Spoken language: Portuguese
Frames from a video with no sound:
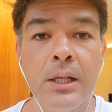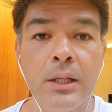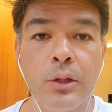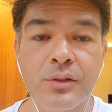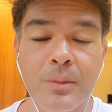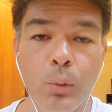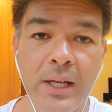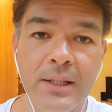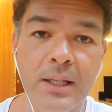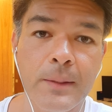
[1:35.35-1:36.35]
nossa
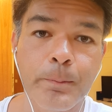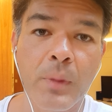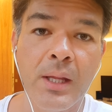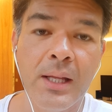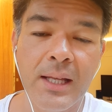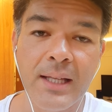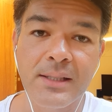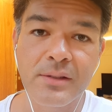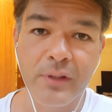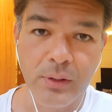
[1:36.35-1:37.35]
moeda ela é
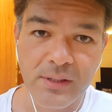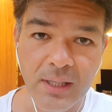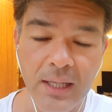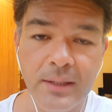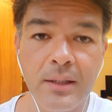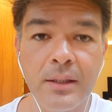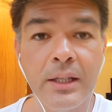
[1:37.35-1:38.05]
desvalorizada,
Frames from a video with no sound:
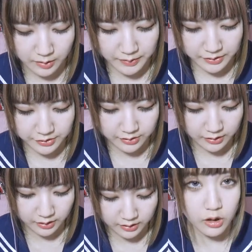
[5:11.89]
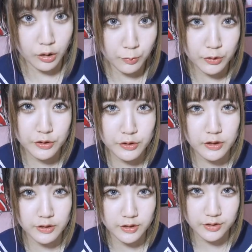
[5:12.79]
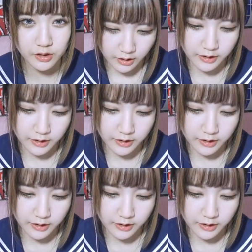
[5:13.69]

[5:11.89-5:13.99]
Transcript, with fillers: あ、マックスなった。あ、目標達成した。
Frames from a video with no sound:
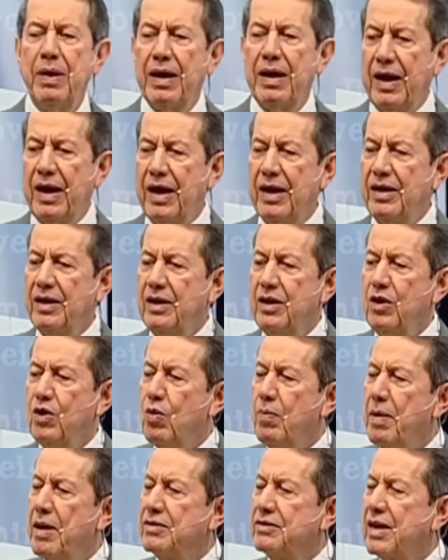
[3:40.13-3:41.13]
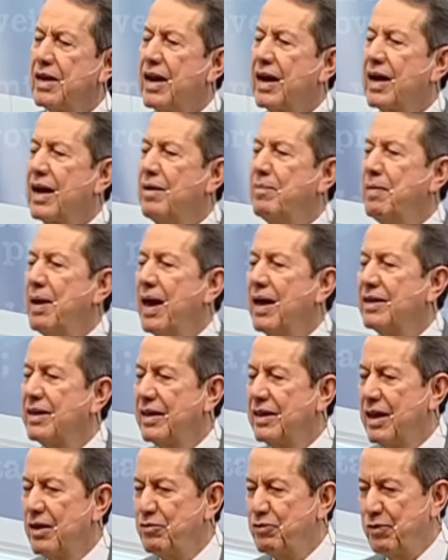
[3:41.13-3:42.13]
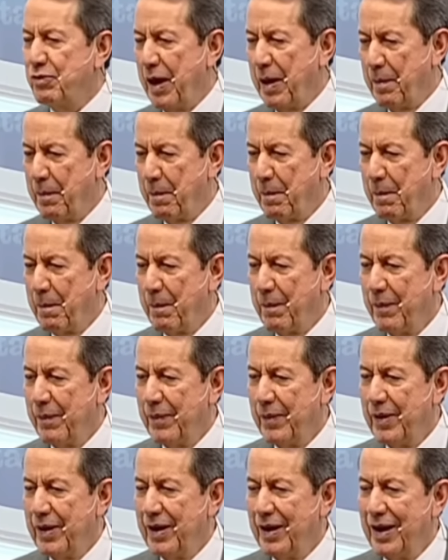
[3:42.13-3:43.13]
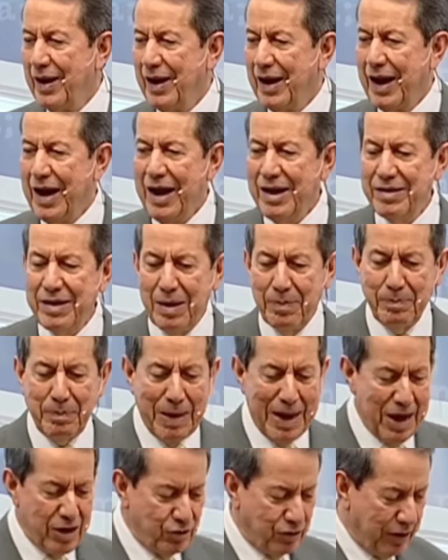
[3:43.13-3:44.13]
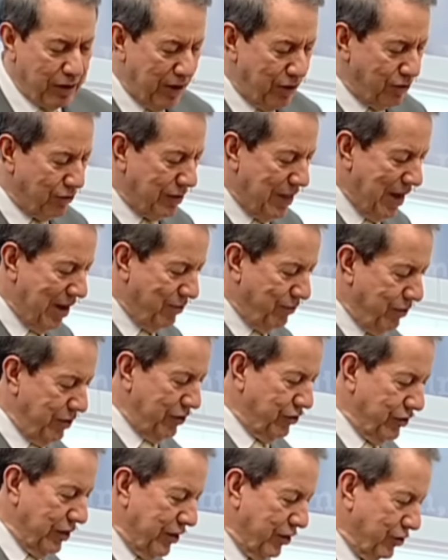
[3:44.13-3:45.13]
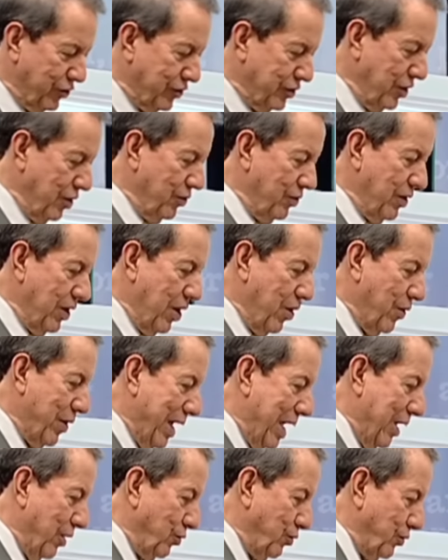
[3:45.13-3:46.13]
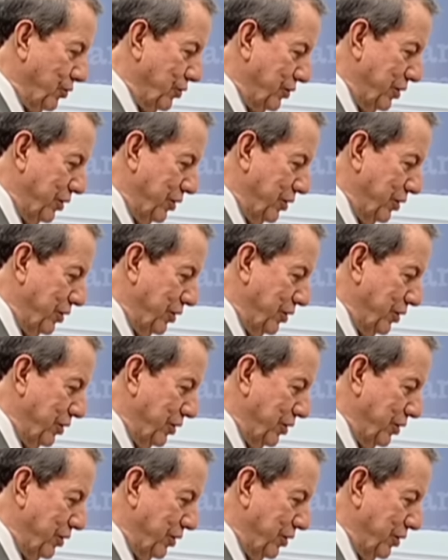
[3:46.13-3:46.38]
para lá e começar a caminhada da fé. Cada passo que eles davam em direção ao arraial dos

_ _ _ _

• **Work order**:
Omit the pictures and please write out exactly the lines between the one containing "[3:41.13-3:42.13]" and the last line of the entries, both included.

• **Solution to the exercise**:
[3:41.13-3:42.13]
[3:42.13-3:43.13]
[3:43.13-3:44.13]
[3:44.13-3:45.13]
[3:45.13-3:46.13]
[3:46.13-3:46.38]
para lá e começar a caminhada da fé. Cada passo que eles davam em direção ao arraial dos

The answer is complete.